O número cada vez maior de atores não estatais armados, o desenvolvimento e implantação de novos meios e métodos de guerra, o uso de IED e outras armas explosivas, particularmente em áreas povoadas, são apenas alguns dos muitos fatores que contribuem para criar desafios sem precedentes. para a proteção de crianças em situações de conflito armado.
O relatório também mostra que crianças de origens mais pobres e crianças com status ou características específicas – incluindo refugiados, pessoas deslocadas internamente e crianças indígenas, entre outros - continuam a correr um maior risco de violações graves.
Afeganistão, Israel e Palestina, Síria, Iêmen e Somália
Os dados disponíveis por sexo, indicam que os episódios verificados de violações graves afetaram principalmente os meninos. Por exemplo, em 2020, os meninos representaram 73% das vítimas entre as crianças, a maioria delas vítimas de recrutamento e uso (85% meninos), sequestro (76% meninos), assassinato e mutilação (70% meninos). As meninas, por outro lado, representavam um quarto (26%) de todas as crianças vítimas e 98% das crianças vítimas de estupro e outras formas graves de violência sexual.

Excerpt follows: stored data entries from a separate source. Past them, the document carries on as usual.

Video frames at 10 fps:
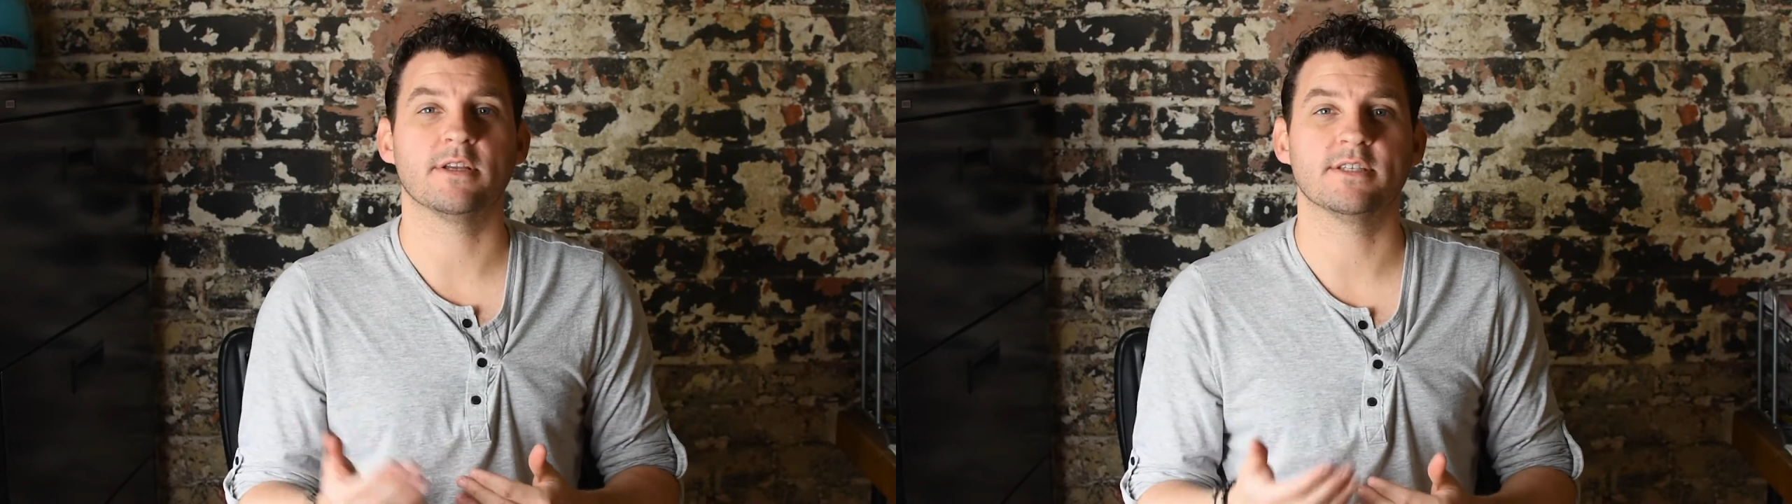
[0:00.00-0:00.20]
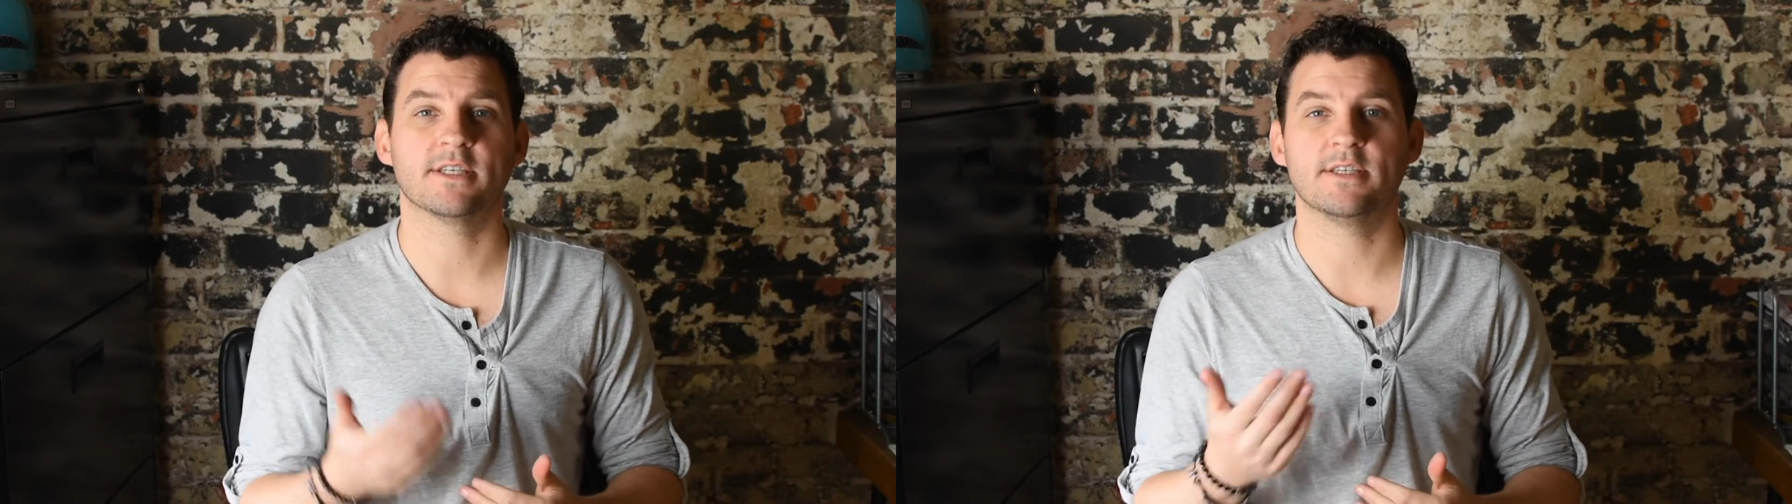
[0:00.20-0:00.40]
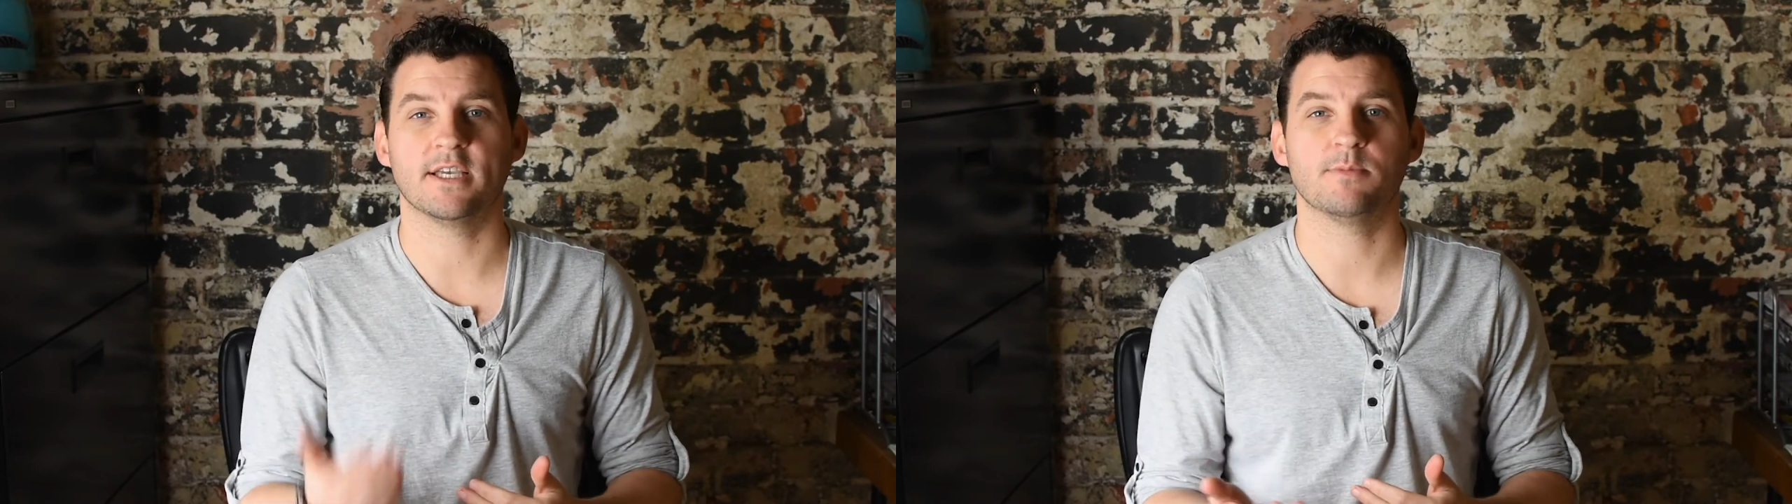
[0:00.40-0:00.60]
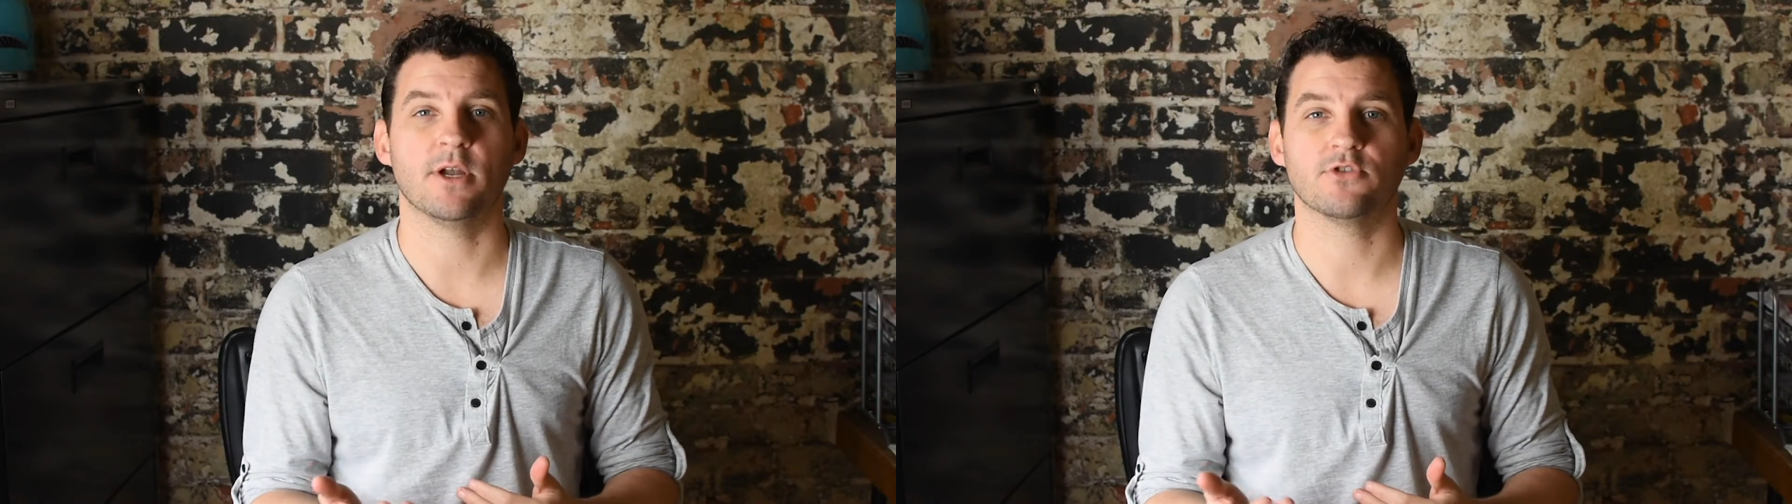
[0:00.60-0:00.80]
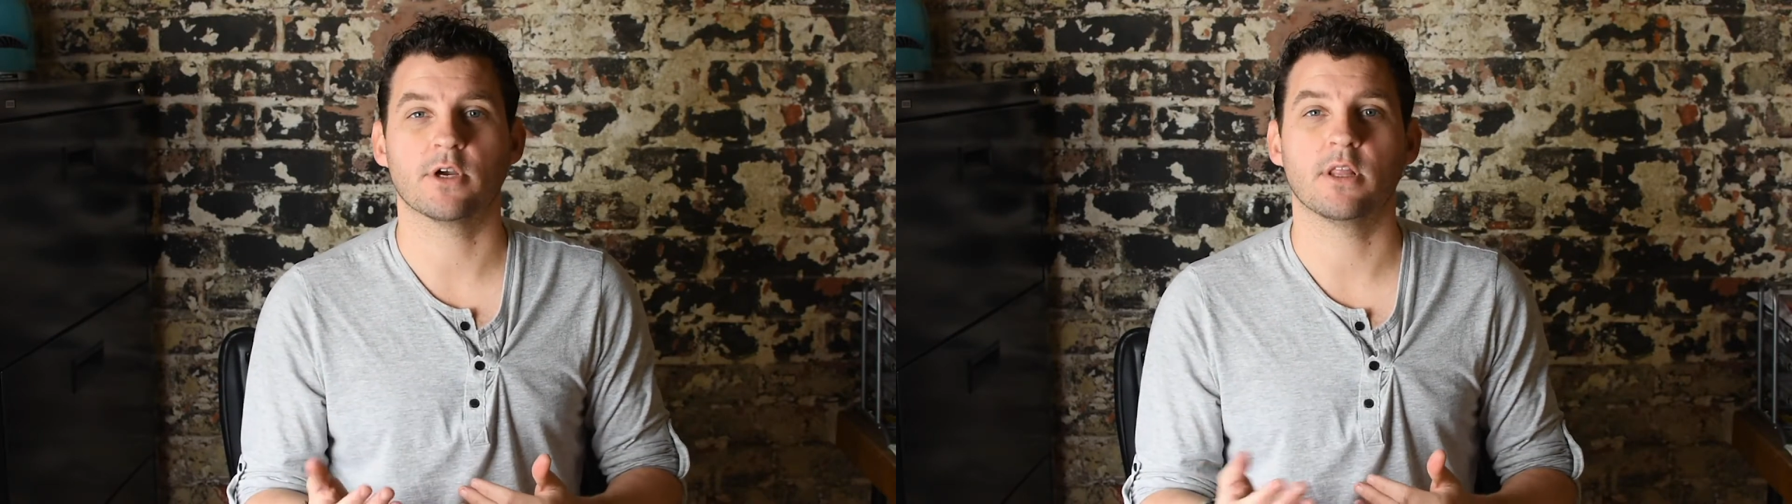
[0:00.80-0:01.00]
a success
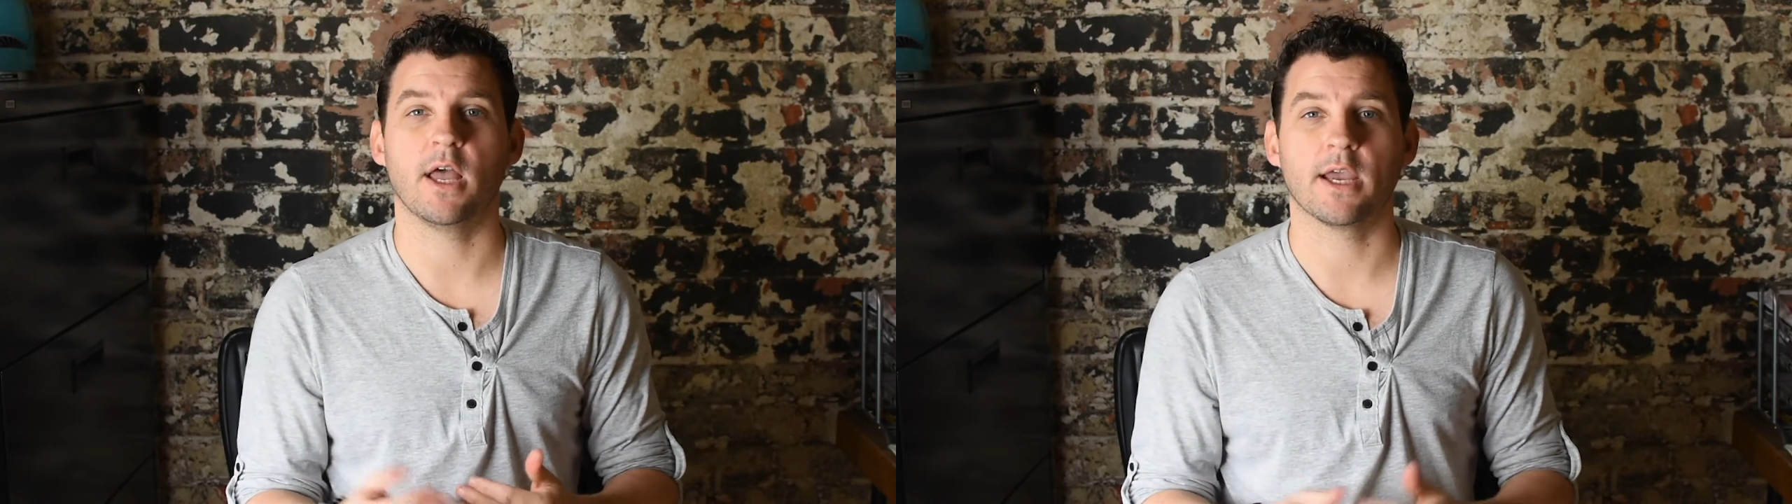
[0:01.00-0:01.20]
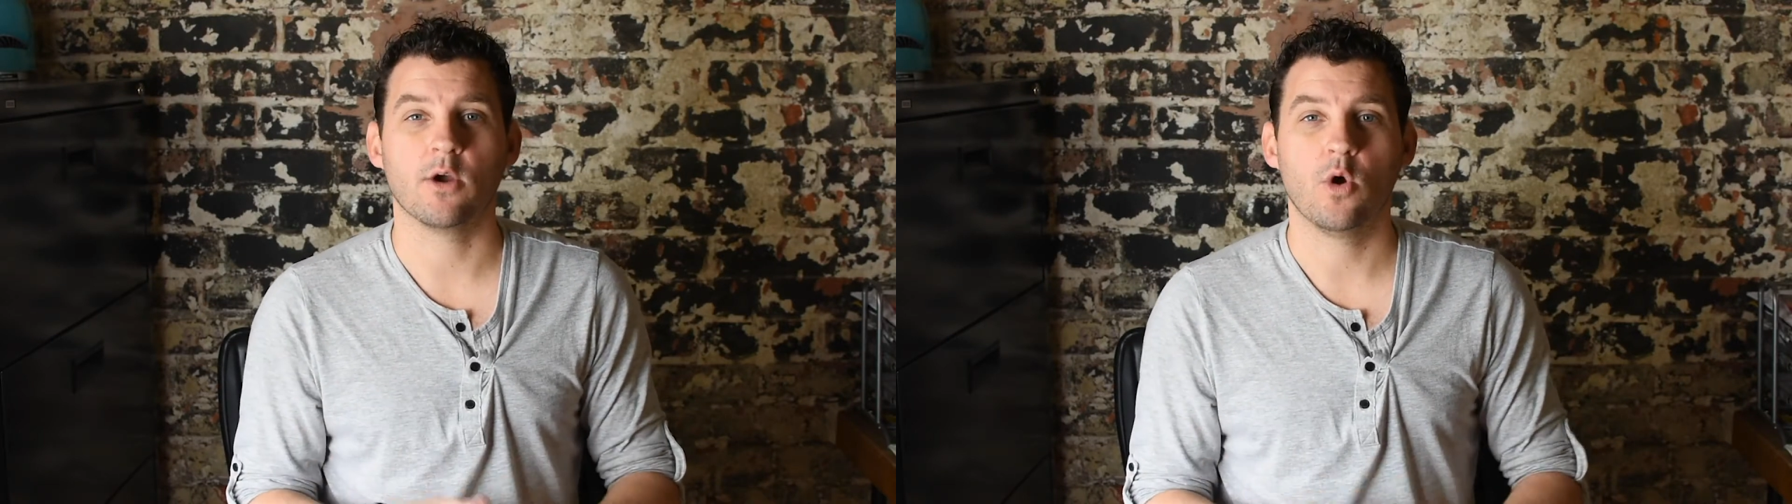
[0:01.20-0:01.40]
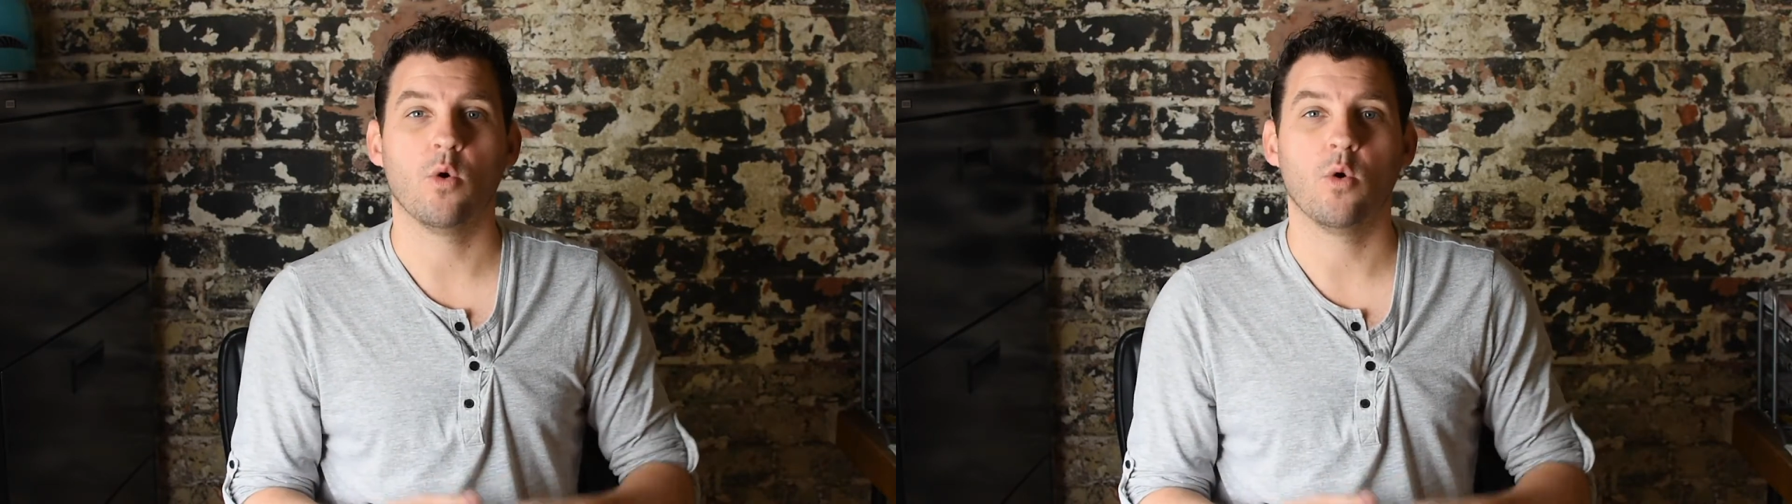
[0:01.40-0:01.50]
metric like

Entre 2016 e 2020, 79% de todas as mortes infantis confirmadas – ou aproximadamente 41.900 crianças – ocorreram em apenas cinco situações: Afeganistão (30%), Israel e Estado da Palestina (14%), Síria (13%), Iêmen (13 %) e Somália (9%).
O uso de armas explosivas, particularmente em áreas povoadas e de amplo efeito, representa uma ameaça permanente para as crianças e suas famílias. Somente em 2020, armas explosivas e restos explosivos de guerra foram responsáveis por pelo menos 47% de todas as mortes de crianças, com mais de 3.900 crianças mortas e mutiladas.

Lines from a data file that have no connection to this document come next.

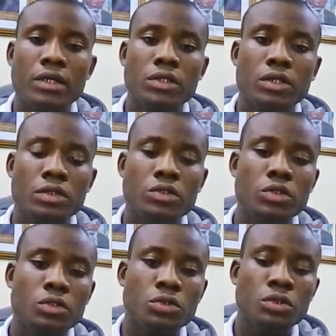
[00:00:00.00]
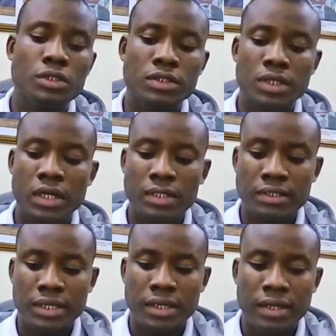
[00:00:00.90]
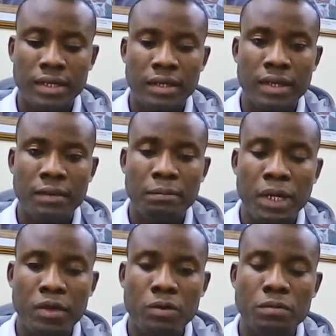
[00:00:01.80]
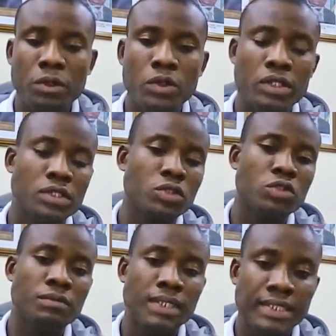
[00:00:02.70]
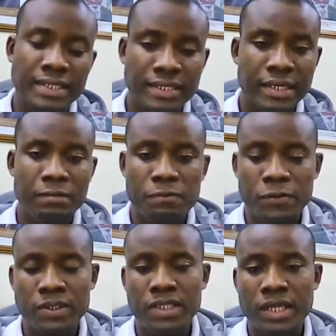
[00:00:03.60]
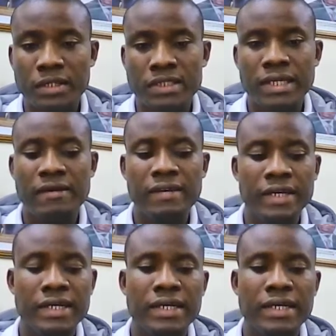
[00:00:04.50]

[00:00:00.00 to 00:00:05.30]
Don't choose a backup location to be in the same physical server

É importante notar que o aumento das violações ao longo do tempo também ressalta a força crescente do mecanismo de monitoramento e comunicação ao longo dos anos. O desenvolvimento de diretrizes sobre monitoramento e notificação, formação e capacitação do pessoal da ONU e seus parceiros na documentação de violações graves e na conscientização de famílias e comunidades sobre os riscos de proteção à criança contribuíram para fortalecer o mecanismo e permitir que ele reúna mais informações sobre violações graves contra crianças.
As recomendações do relatório, com base nos dados e análises apresentados visam, entre outros, mobilizar todas as partes interessadas, incluindo partes conflitantes, Estados e o Conselho de Segurança das Nações Unidas, para proteger as crianças de forma eficaz e sustentável e acelerar a ação a nível local, nacional, regional e global.